Word for word, repeat the data that follows. Do not include the pictures.

:: DATASET CONTENT ::

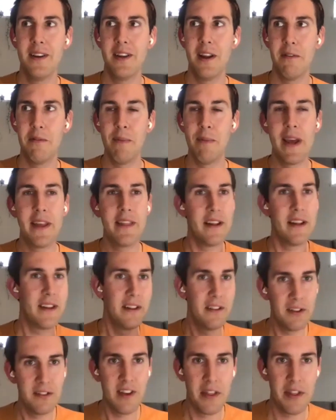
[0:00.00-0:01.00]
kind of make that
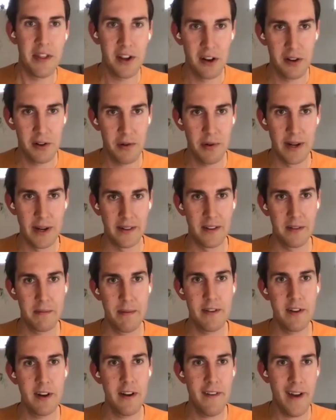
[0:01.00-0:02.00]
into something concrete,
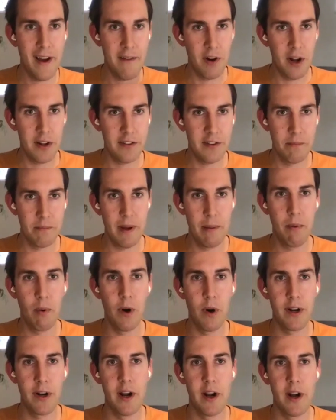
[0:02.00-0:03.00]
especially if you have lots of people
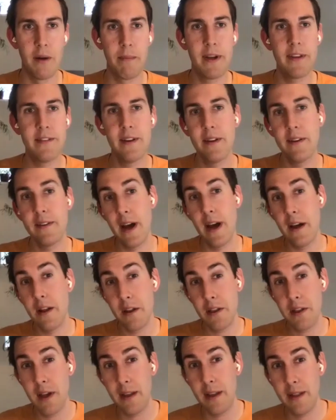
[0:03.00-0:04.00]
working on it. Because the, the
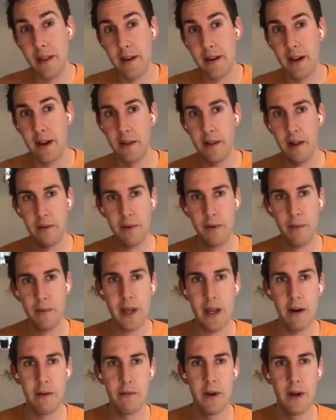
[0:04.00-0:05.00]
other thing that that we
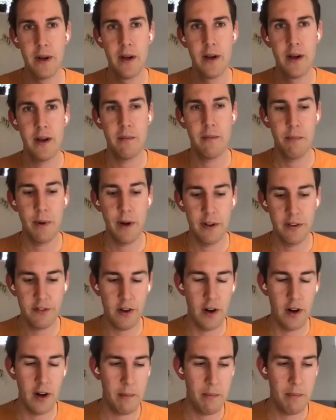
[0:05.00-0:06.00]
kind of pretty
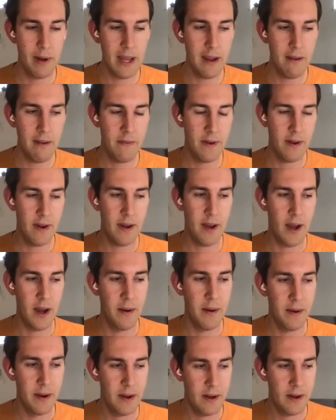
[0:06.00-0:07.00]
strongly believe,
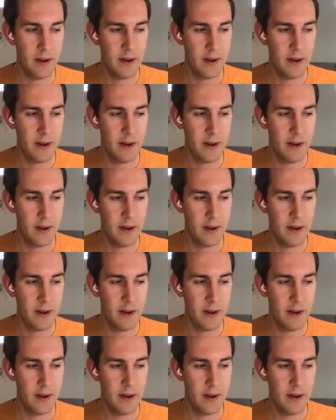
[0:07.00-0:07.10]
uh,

:::

◆ RESULT ◆
[0:00.00-0:01.00]
kind of make that
[0:01.00-0:02.00]
into something concrete,
[0:02.00-0:03.00]
especially if you have lots of people
[0:03.00-0:04.00]
working on it. Because the, the
[0:04.00-0:05.00]
other thing that that we
[0:05.00-0:06.00]
kind of pretty
[0:06.00-0:07.00]
strongly believe,
[0:07.00-0:07.10]
uh,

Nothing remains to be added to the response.